In a large-scale sensor network individual sensors are subject to security compromises. A compromised node can inject bogus sensing reports into the network. If undetected, these bogus reports would be forwarded to the data collection point (i.e. the sink). Such attacks by compromised sensors can cause not only false alarms but also the depletion of the finite amount of energy in a battery powered network. In this paper we present a Statistical En-route Filtering (SEF) mechanism that can detect and drop such false reports. SEF requires that each sensing report be validated by multiple keyed message authentication codes (MACs), each generated by a node that detects the same event. As the report is forwarded, each node along the way verifies the correctness of the MACs probabilistically and drops those with invalid MACs at earliest points.
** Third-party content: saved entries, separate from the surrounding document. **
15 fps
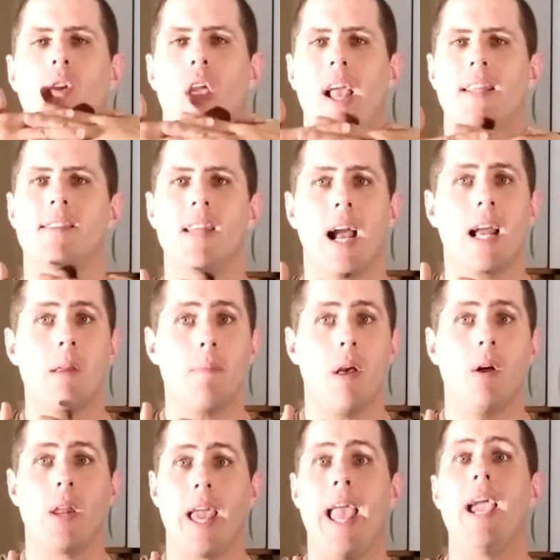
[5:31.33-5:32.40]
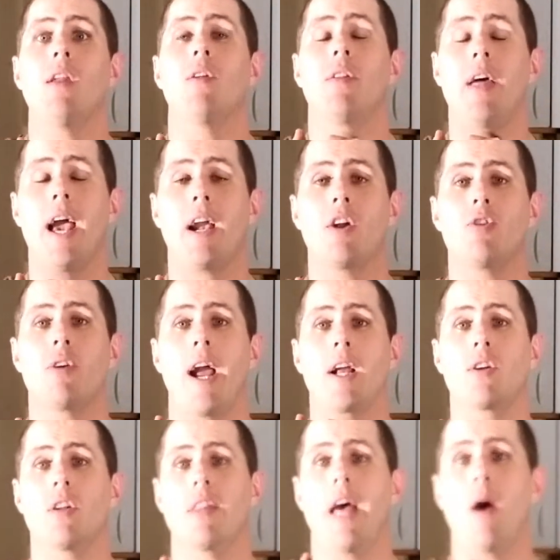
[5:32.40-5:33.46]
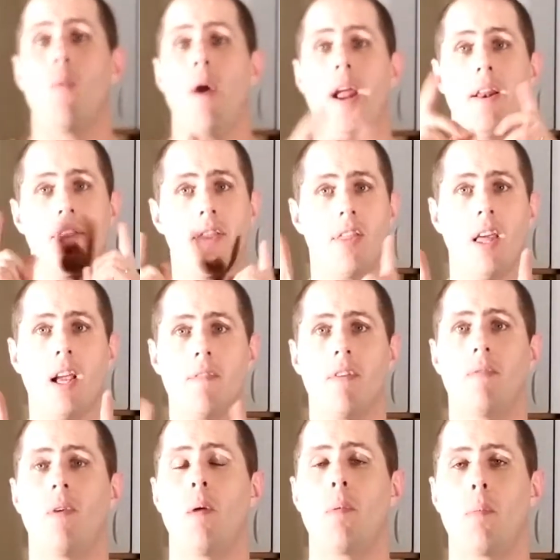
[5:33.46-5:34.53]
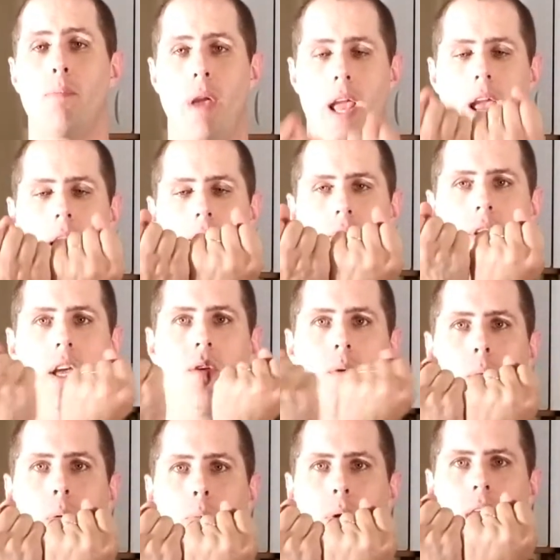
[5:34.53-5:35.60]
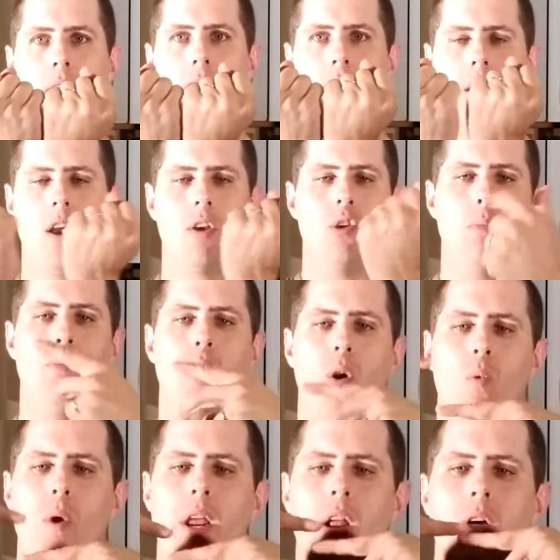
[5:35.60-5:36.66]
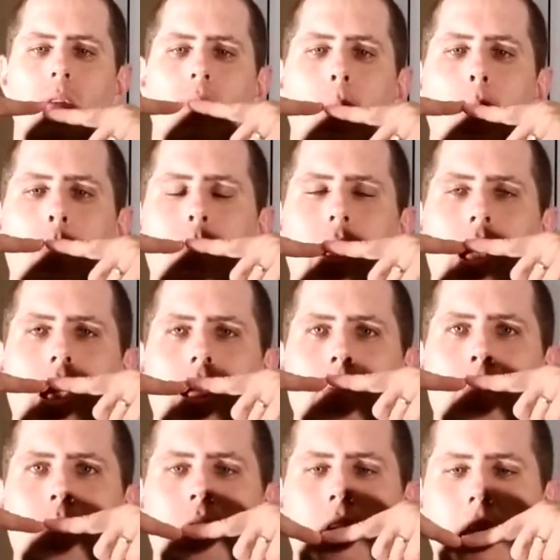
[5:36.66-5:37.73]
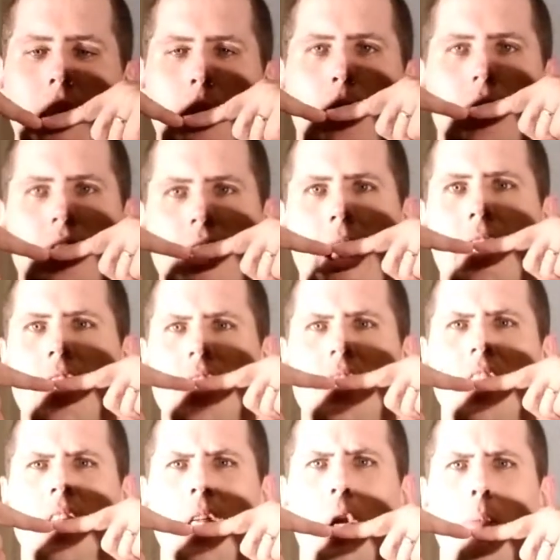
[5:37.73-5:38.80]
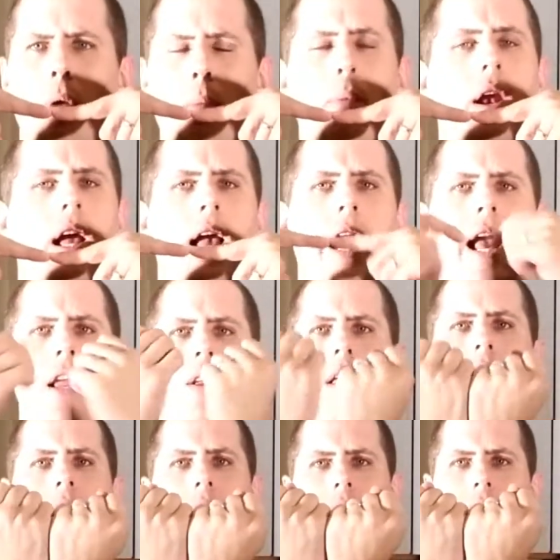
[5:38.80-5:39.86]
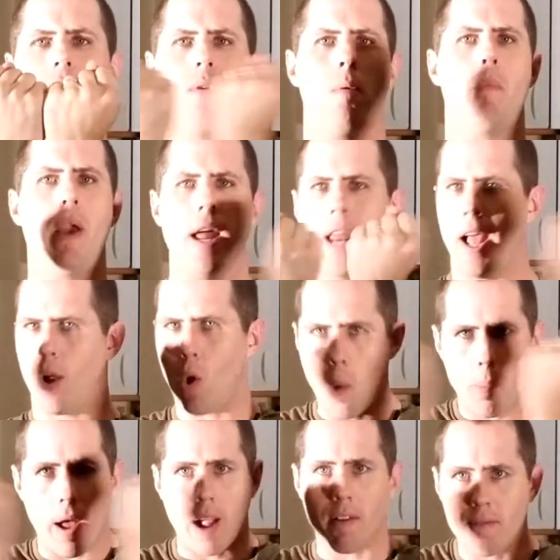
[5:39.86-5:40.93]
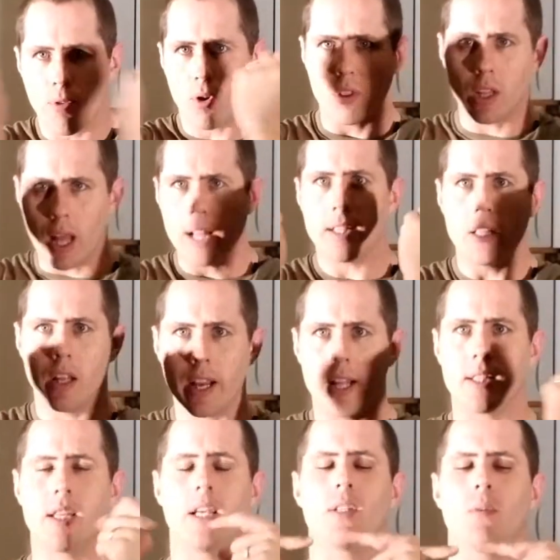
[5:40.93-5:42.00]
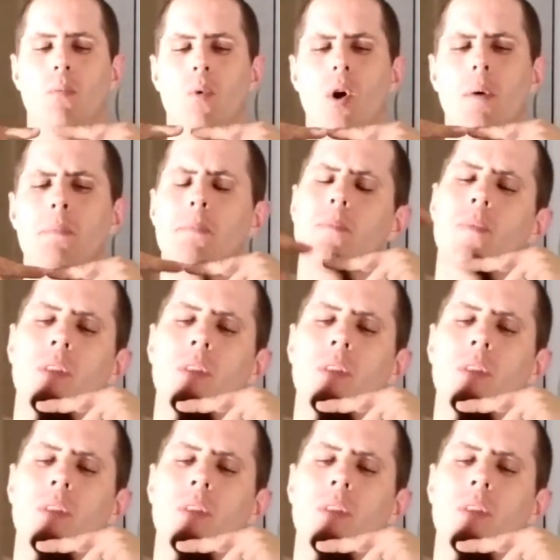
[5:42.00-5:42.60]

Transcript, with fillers: It's not gonna be able to handle that contraction or that weight. Think of a rubber band. You get a rubber band, you put a weight on the rubber band, and it will sag just a little bit, but it can handle it. Take a rubber band and go back and forth a lot till it gets nice and warm.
The sink further filters out remaining false reports that escape the en-route filtering. SEF exploits the network scale to determine the truthfulness of each report through collective decision-making by multiples detecting nodes and collective false-report-detection by multiple forwarding nodes. Our analysis and simulations show that, with an overhead of 14 bytes per report, SEF is able to drop 80~90% falsely injected reports by a compromised node within 10 forwarding hops.

Idea:

- Divide a gloal key pool into n non-overlapping partitions.Each node pick k keys randomly from one of the n partitions. Thus only two nodes picking keys from the same partition has certain probability of sharing keys.
- Multiple detecting nodes each generates a keyed Message Authentication Code (MAC) and sends to an elected CoS (Center of Stimulus) node. CoS attaches the MACs to the final report - Each forwarding node has probability of possessing one of the keys used in the attached MACs, thus verifying the correctness and dropping those reports forged by attackers

Publications

Fan Ye, Haiyun Luo, Songwu Lu, Lixia Zhang, ``Statistical En-route Detection and Filtering of Injected False Data in Sensor Networks,'' to appear in IEEE INFOCOM 2004
A poster and extended abstract at ACM SenSys, Los Angeles, CA, 2003

A Location Dependent Approach to Secure Report Generation in Sensor Networks

Abstract:

Existing sensor security mechanisms provide little protection when some nodes are compromised and secret keys revealed. Compromised nodes can inject false data about non-existent events to waste network resources in delivering them and produce false alarms that destruct the user's responsiveness to real events. To prevent these damages, we explore the ``location-awareness'' of sensors to develop a new security mechanism called Location Dependent Keys (LDK). In LDK, keys are not bind to nodes, as in most existing work, but to geographical locations. When an event happens, detecting nodes generate credentials for the report using keys binded to the event's location. By showing that the report is endorsed by such keys, reporting nodes prove they are at that location and able to observe what happens there. Thus a compromised node cannot forge reports about arbitrary remote events because it does not have the corresponding keys. We then exploit the a prior knowledge on the location properties of the sink and data delivery paths to detect and drop bogus reports en-route. Each node can estimate reports originated from which locations it may need to forward and store keys of these locations with a carefully designed probability distribution. Thus every forwarding node can detect bogus reports passing through it probabilistically. By accumulating detecting power over multiple hops, most bogus data are dropped before reaching the sink. Finally, the sink can reject the few false reports that escaped the en-route filtering, because it possesses the keys binded to all the locations.

Probabilistic Nested Marking for Traceback identifies the exact origin of attacking packets, such that compromised insider nodes can be isolated from the network. It was the first work that addresses colluding attacks by multiple compromised nodes.